That is a lot of information and I wxpect I know most of the things you are referring to by different descriptions. I am not comfortable with expressive abbreviations and those things which sound cute as well so I just use them as is. I do not prefer Ladder Logic if there is a choice. Seimens PLC, which I used often had a Logic Block Form and a sort of Assembler form They called them Control Flow System (CFS) and Statement List (STL) which were far more flexible and "Leaner". The last version I used almost twenty years ago, S7 could even be considered Object Type with a bit of imagination using local and global variables very nicely. I do not recall a State Machine type of function. I created Step Functions (the design is within their literature) with Set/Reset blocks formed into Sequence Steps with the time critical stuff going off in dedicated modules and in the background. I do not believe that you can get a meaningful timer of less than a tenth, maybe 0.05 with a PLC without very careful program layout because of the Scan Time Issue. The last time I added a scan time indicator into a program (using an S5-115 generation unit at the basic end of the range) where I was concerned about reaction time and wanted to check before I decided to use an expensive interupt type module it was about 15ms and I only need 30ms so I stayed with the cheaper solution. Processors are much faster nowadays up from 4.77MHz to lots of GHz now so I expect that PLC have speeded up too. My current knowledge of the subject remains the same as twenty years ago, not kept up-to-date. I will read your reply again more carefully. It was interesting.

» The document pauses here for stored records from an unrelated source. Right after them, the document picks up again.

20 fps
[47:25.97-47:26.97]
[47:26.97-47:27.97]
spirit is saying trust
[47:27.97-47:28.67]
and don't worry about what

Wouldn't mind at all to do this in another language. Wait.. Norwegian? Just kidding. But my teacher was a stickler for grammar as we did something like this on the BBC Micro and Turbo Pascal at the end of the 80s. We had bespoke norwegian made machines with around 220 Kb, the odd memory was for some graphics indeed.

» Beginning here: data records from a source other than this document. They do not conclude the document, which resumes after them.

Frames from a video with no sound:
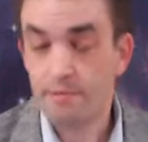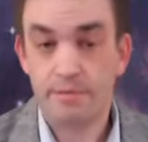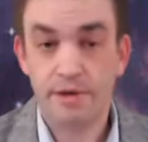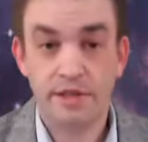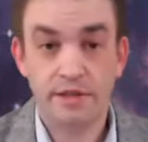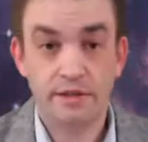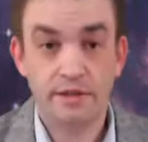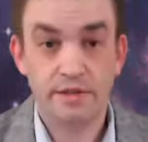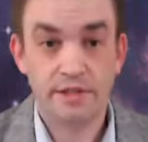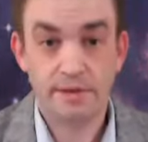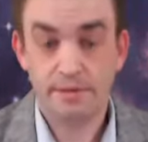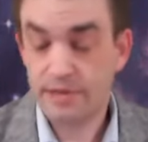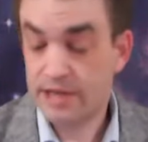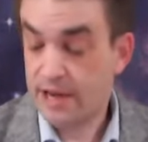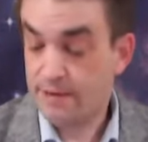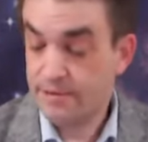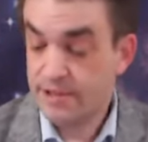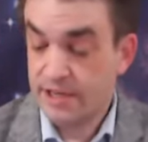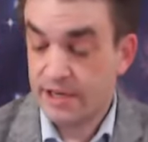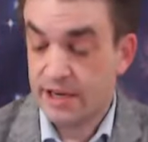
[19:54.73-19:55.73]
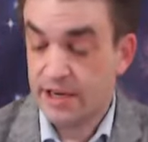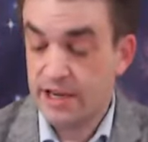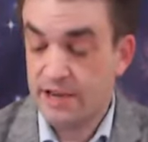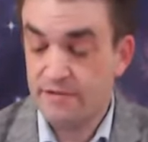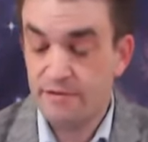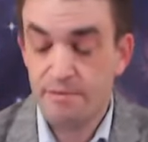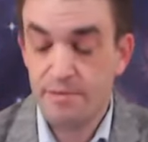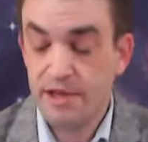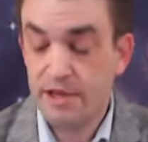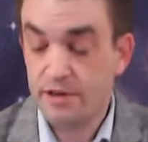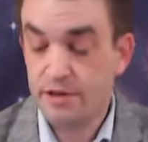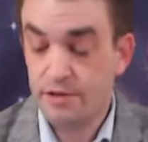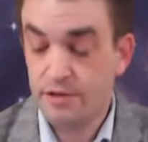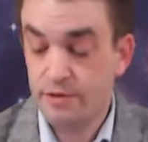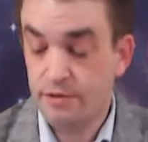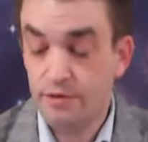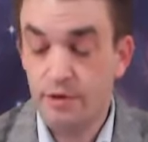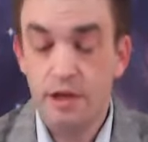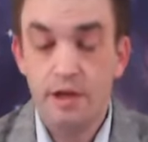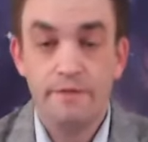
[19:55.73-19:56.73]
But sometimes it can even be
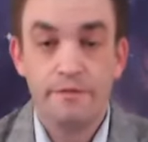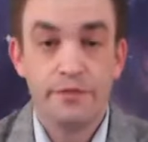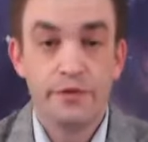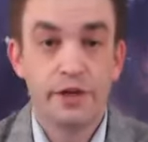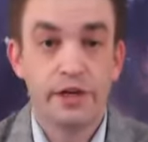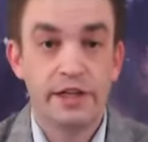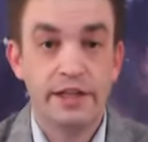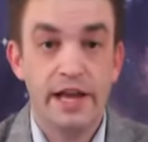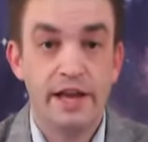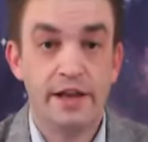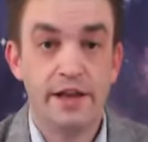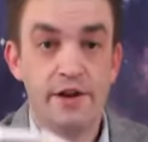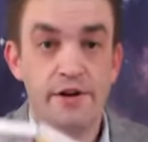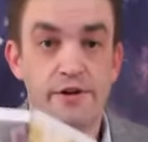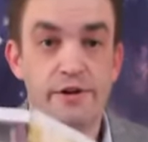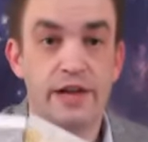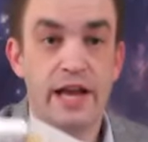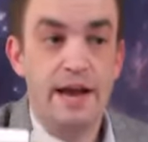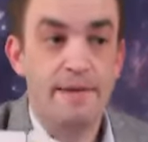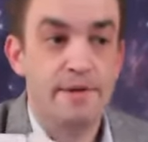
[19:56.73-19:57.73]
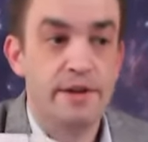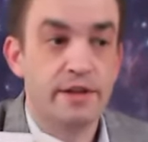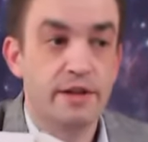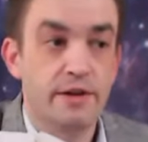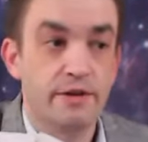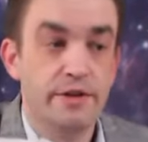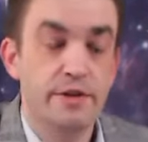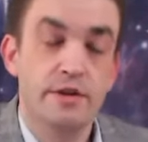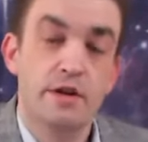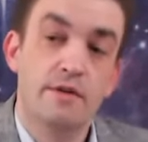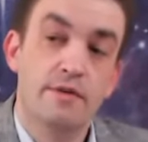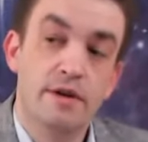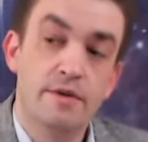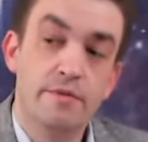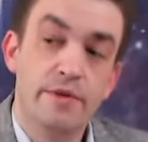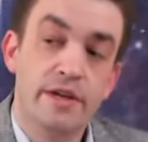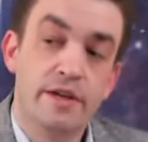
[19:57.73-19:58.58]
to look at that carrot cabinet and go, you know what?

@@GaryExplains It's much easier to do: switch(state) { case 0: (do something here) state=1; case 1: (do something else here) state=nth; case nth: ... default: printf("I'm done."); break; } Than to do all that python stuff. Enums make it much better. Python seriously needs switch statements. They just jump to a point in memory rather than check conditions.
@@chudchadanstud No, sorry, I don't agree. My Python code is just one line to know what handler to call to "do something". 1 line for 5 states and 1 line for 25 states, always 1 line. That case statement is hideous. Imagine if you had 50 states that would be a sprawling mess. Unreadable and unmaintainable.
@@chudchadanstud Also, the idea is to have a FSM that can be dynamically created, your switch statement is a hardcoded nightmare. Even in C you should be using a table of some kind.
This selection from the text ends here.